Dozens of people were carried out on stretchers, as emergency personnel streamed in and out of the station.
“When we got on the platform there was nowhere to go,” Albelli said. “The ceiling had come down. There was just so much, a lot of people in need of attention.”
As investigators searched for clues to the cause of the accident, some said it could and should have been prevented.
U.S. Sen. Richard Blumenthal of Connecticut, a Democrat on a Senate committee that includes transportation matters, said the crash was “hauntingly similar” to past tragedies involving insufficient or unsafe practices or equipment. Blumenthal has advocated for the roll out of the anti-collision system.
“This catastrophe was caused by a runaway train — traveling too fast and out of control. There is no excuse,” Blumenthal said in a statement. He said there was an urgent need for better safety technology, new equipment and improved training.
The historic green-roofed Hoboken Station is served by NJ Transit commuter trains connecting much of New Jersey with the country’s largest city, as well as the Port Authority Trans-Hudson subway-like system known as PATH, a light rail and ferry service to New York.
In May 2011, a Port Authority of New York and New Jersey train crashed at Hoboken station, injuring more than 30 people.
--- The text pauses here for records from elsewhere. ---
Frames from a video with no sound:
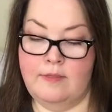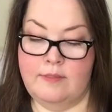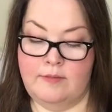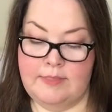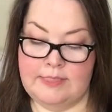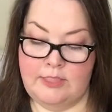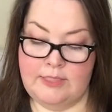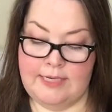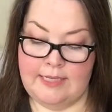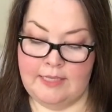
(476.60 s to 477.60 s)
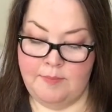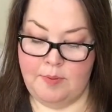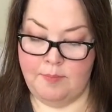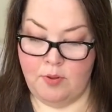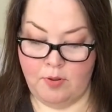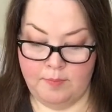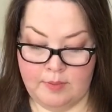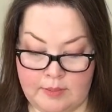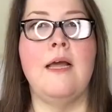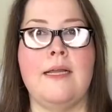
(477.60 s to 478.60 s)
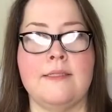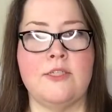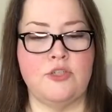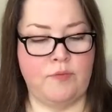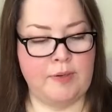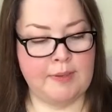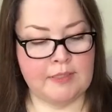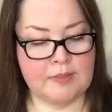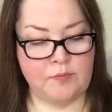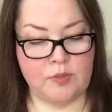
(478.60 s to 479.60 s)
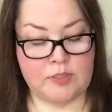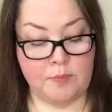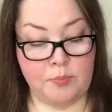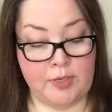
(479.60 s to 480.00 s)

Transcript: so it's just a lip balm. I guess I should read about this before I start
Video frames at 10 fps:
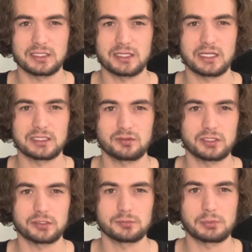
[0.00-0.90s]
to kind of
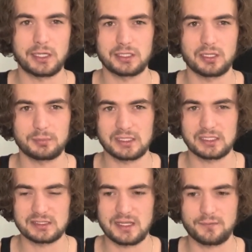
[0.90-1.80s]
clear your brain up and
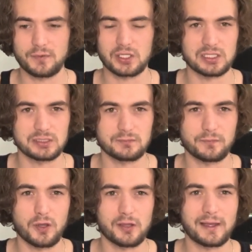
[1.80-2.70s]
get that fucking
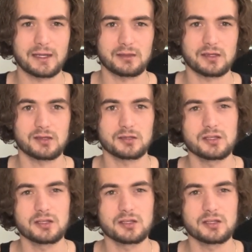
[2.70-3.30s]
fog out of there.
An investigation by the NTSB determined excessive speed was the main cause of the accident.
An NTSB official said the agency would look at similarities between that crash and Thursday’s.
The Hoboken crash was the latest in a string of fatal train crashes in the United States. The worst in recent years involved an Amtrak train that crashed in Philadelphia in May 2015, killing eight people and injuring more than 200.